Les armateurs espagnols ont bataillé dur sur le sujet. En 2021, leur organisation professionnelle avait demandé qu’une telle stratégie soit mise en place. Il y a un an, à l'occasion de l'assemblée générale de l’association, Vicente Boluda, le président d’Anave, avait affirmé que l’Espagne avait besoin d’ « une politique nationale de la marine marchande ».
La profession s’est inquiétée à plusieurs reprises d’un manque de conscience au plus haut niveau de l’État de la situation et des enjeux du transport maritime alors que les défis s’accumulent (conjoncture, décarbonation, crise du pavillon national, concurrence étrangère, etc.).
Inspiré des exemples italien et français
En septembre 2022, lors de sa réception comme membre de l’Académie royale de la mer, le président de la compagnie maritime espagnole Balearia, Adolfo Utor, avait demandé à l’État « un engagement ferme avec l'adoption des mesures nécessaires pour que les compagnies maritimes espagnoles puissent rivaliser sur un pied d'égalité avec celles du reste de l'Union européenne ».
Les initiatives annoncées récemment en Italie et en France, accompagnées de financements substantiels (500 M€ et 300 M€ respectivement) ne sont pas passées inaperçues.
Tout juste revenu de Hong Kong où un accord de partenariat a été signé entre la division remorquage de son groupe et Hutchison Ports, Vicente Boluda a salué l’annonce à l'occasion de leur rendez-vous annuel.
Alerte sur la compétitivité
La décarbonation figure au premier rang des préoccupations.
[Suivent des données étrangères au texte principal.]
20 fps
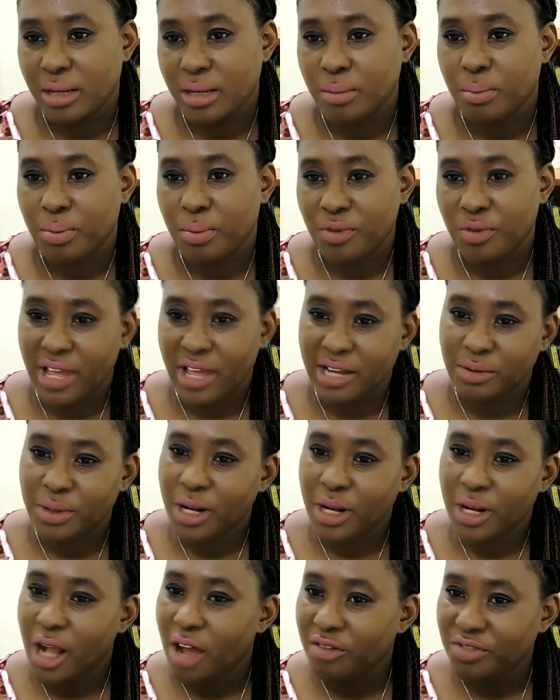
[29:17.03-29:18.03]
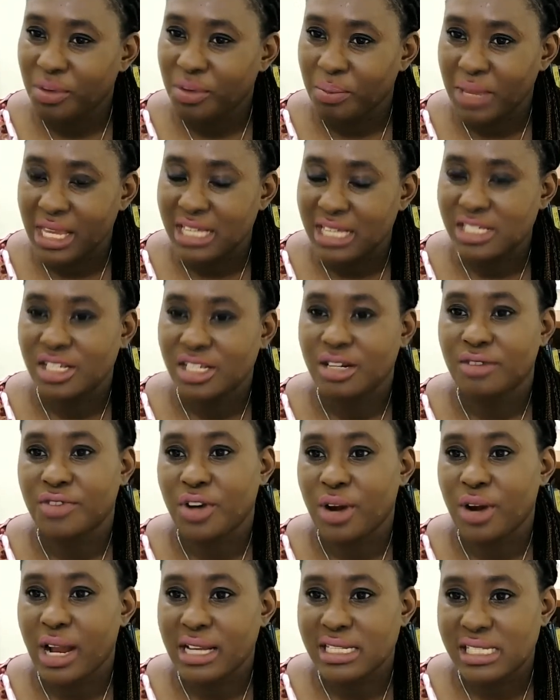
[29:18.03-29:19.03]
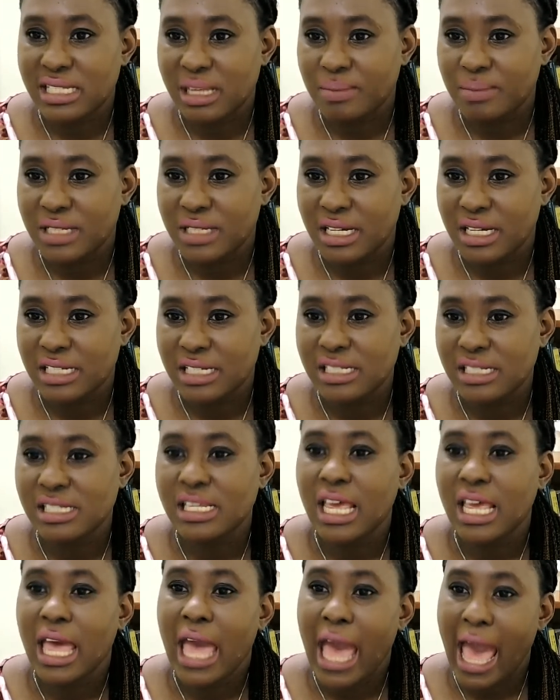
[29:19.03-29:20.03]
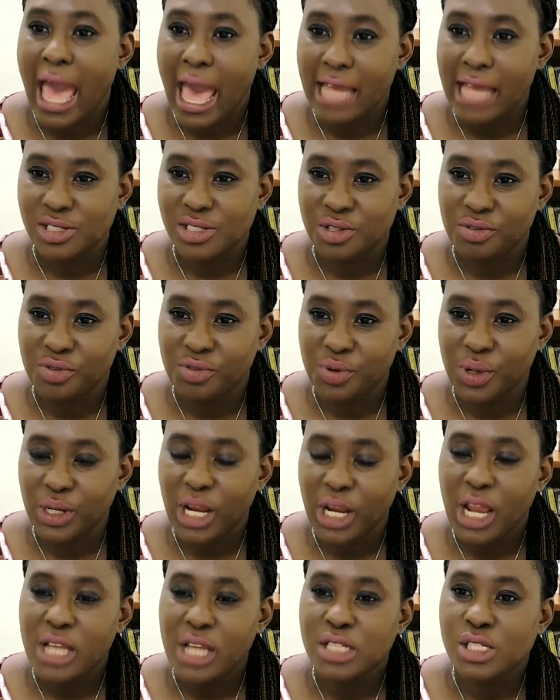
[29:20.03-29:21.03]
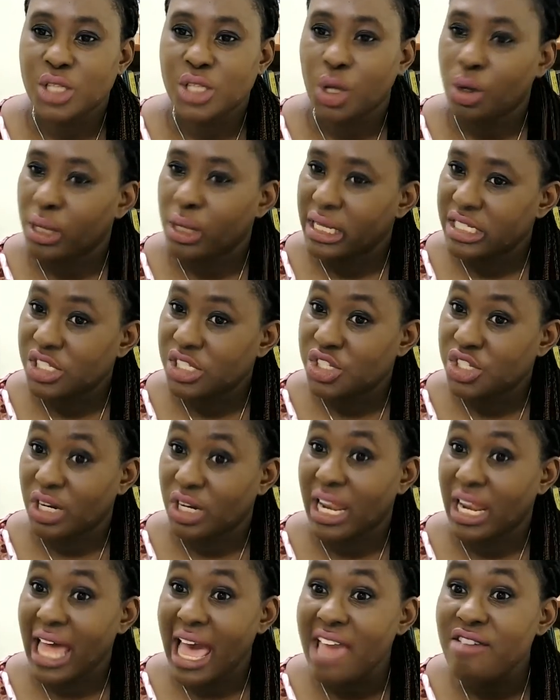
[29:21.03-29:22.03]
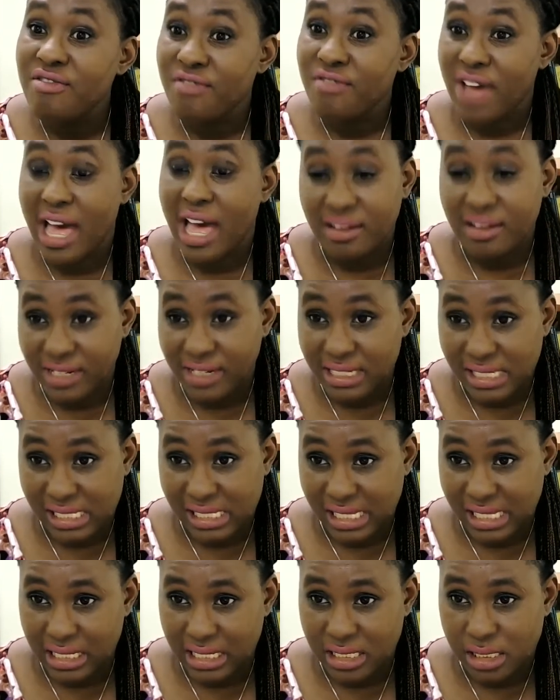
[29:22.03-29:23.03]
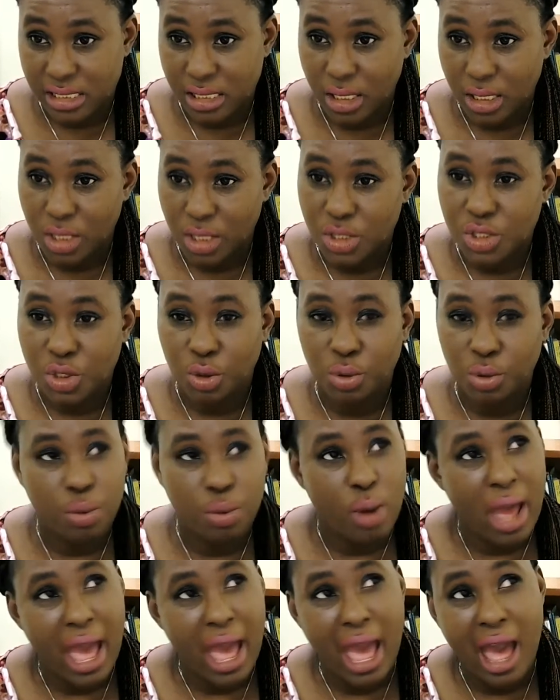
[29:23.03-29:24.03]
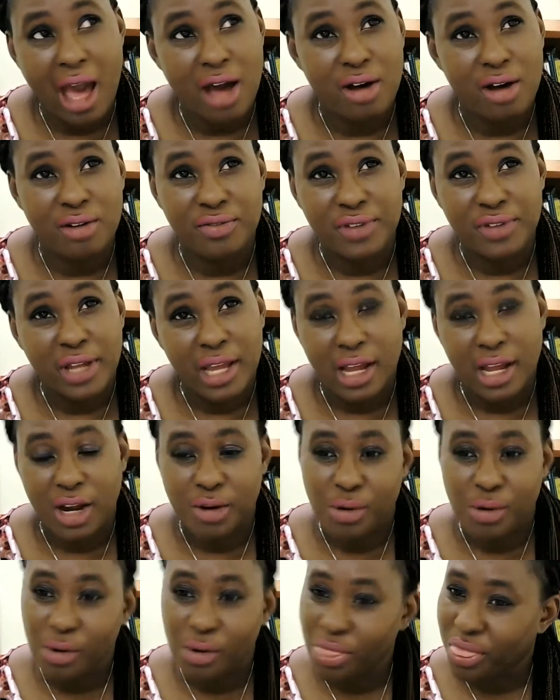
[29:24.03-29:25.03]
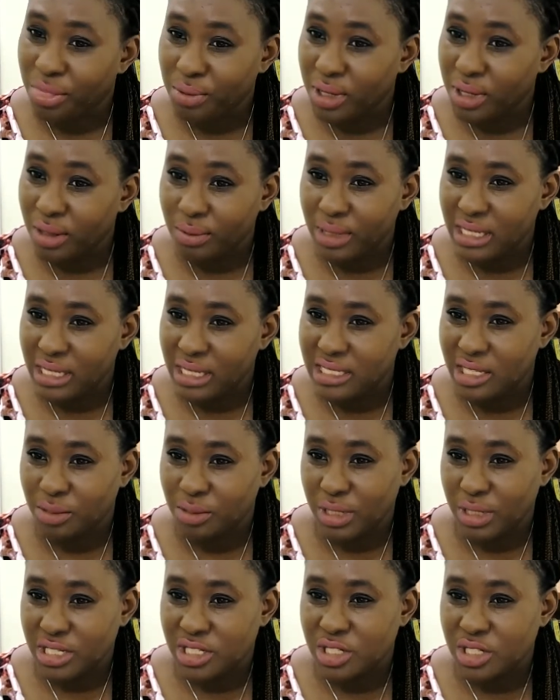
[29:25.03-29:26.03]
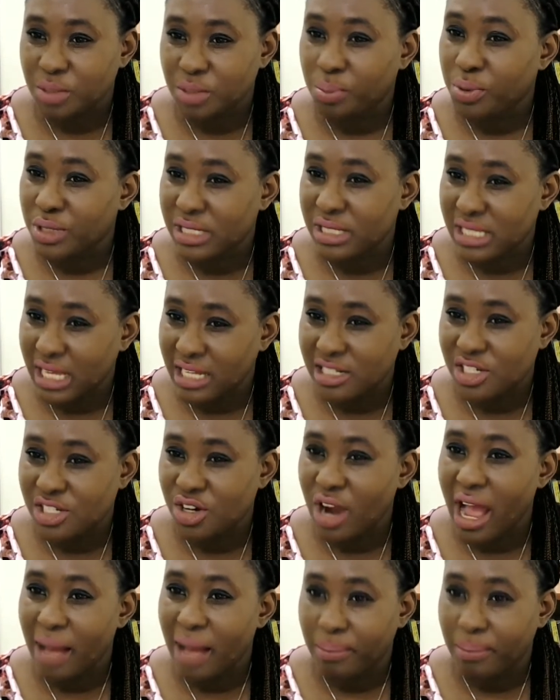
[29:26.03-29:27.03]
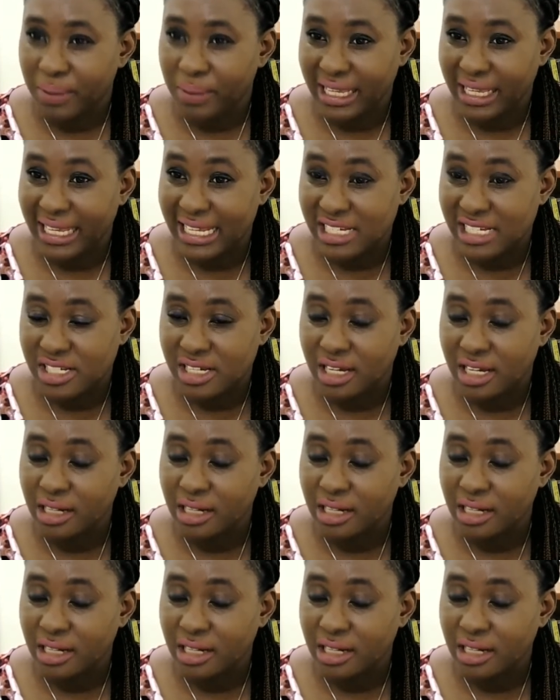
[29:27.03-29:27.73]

provide you with confirmation of your acceptance and so forth. So it's July 5 and 6. So you have around 3 weeks in which to present your application.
Anave avait pris les devants en présentant, en avril 2023, au ministère des Transports, la « Proposition de programme pour la transition du transport maritime espagnol vers une économie à zéro émissions nettes ».
Vicente Boluda a expliqué que « cette proposition vise à contribuer à garantir que les normes adoptées par l'UE se traduisent par une réelle réduction des émissions de gaz à effet de serre de la flotte contrôlée par les compagnies maritimes espagnoles ».
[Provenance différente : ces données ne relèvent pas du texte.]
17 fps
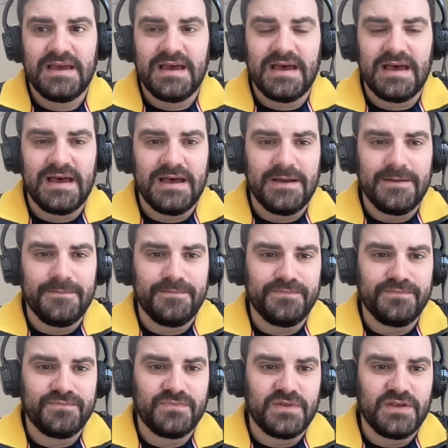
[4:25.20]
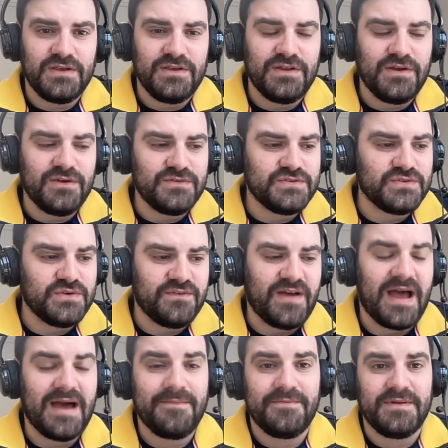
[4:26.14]
um, you know, sort
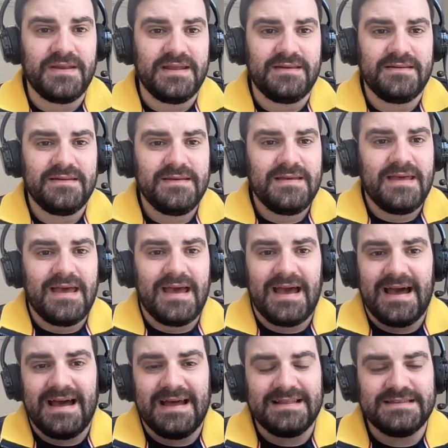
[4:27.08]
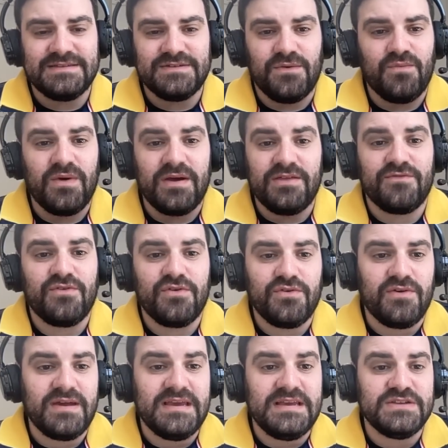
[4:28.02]
of happening, and whether or
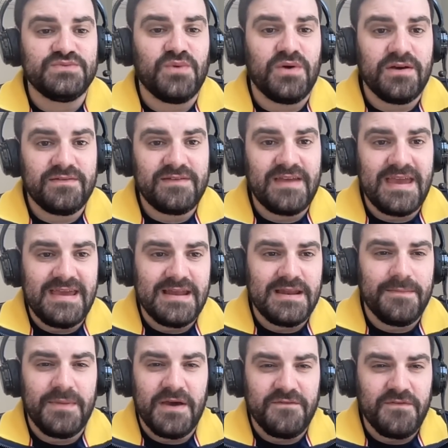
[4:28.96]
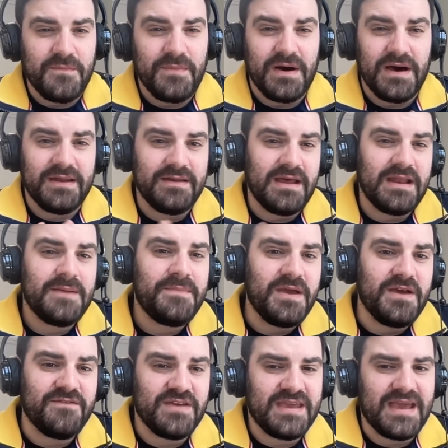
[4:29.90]
not he's worth taking a bit of a punt and a
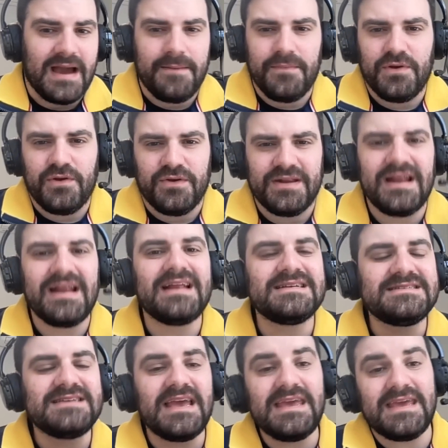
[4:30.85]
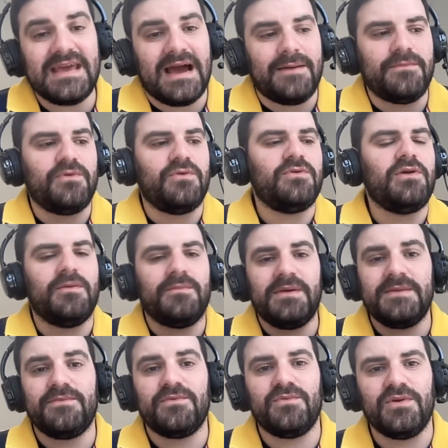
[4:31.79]
bit of a gamble on. And I say gamble, look,
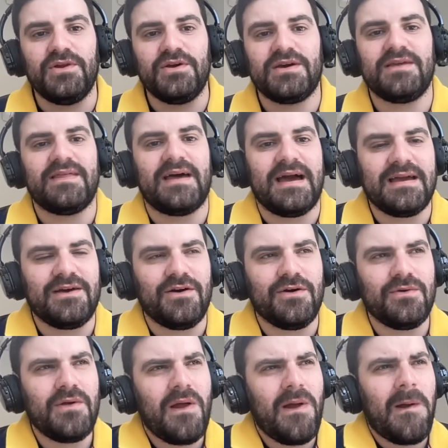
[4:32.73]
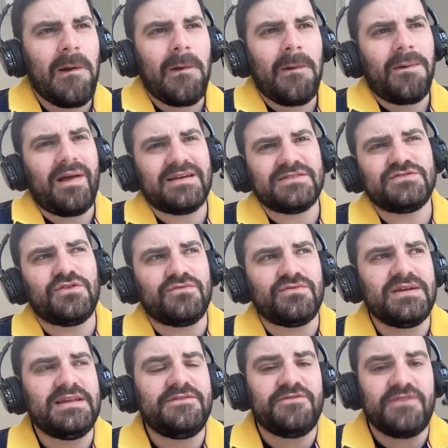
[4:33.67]
people will look at that and go, that's not
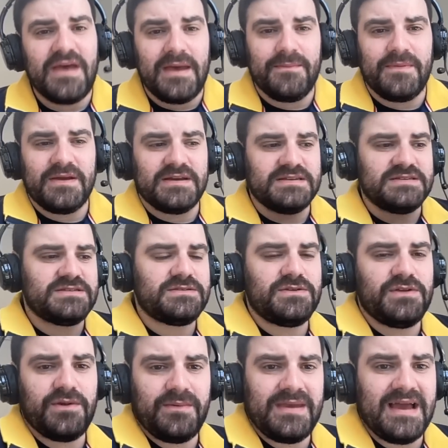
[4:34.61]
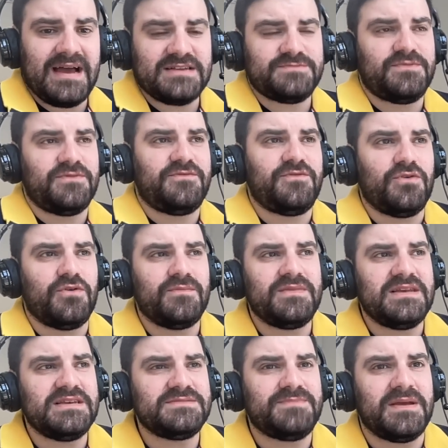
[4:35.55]
really fair because you know he has
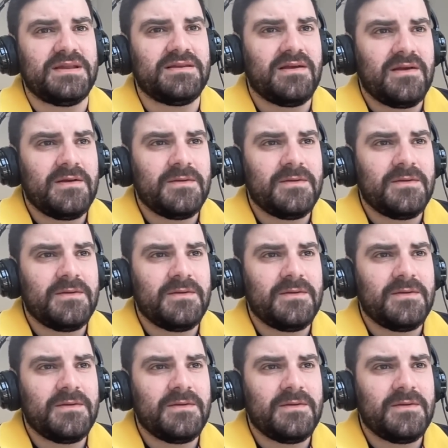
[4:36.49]
performed, he's been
Retour de la problématique du pavillon espagnol
Il a alerté à propos des « investissements importants » qui vont conditionner la compétitivité du secteur.
Le président d’Anave a également insisté sur le déclin accéléré du pavillon espagnol, le Registre spécial des Canaries (REC selon l’acronyme en espagnol), un sujet évoqué régulièrement, lors de chaque assemblée générale.
Des élections en arrière-plan
Les nouveaux navires enregistrés sont désormais inscrits dans d’autres pavillons européens et en 2023 sept navires ont quitté le REC en dépit de mesures prises pour enrayer l'érosion.
Dans son discours, David Lucas n’a pas évoqué la « réforme structurelle » sollicité par les armateurs espagnols tout en se déclarant ouvert aux propositions dans le cadre de l'élaboration de la stratégie, qu'il veut consensuelle.
Reste une inconnue qui n'est pas neutre : les élections législatives anticipées du 23 juillet. Tous les sondages indiquent une victoire de l’opposition de droite. Sa victoire ne devrait néanmoins pas remettre en cause le projet.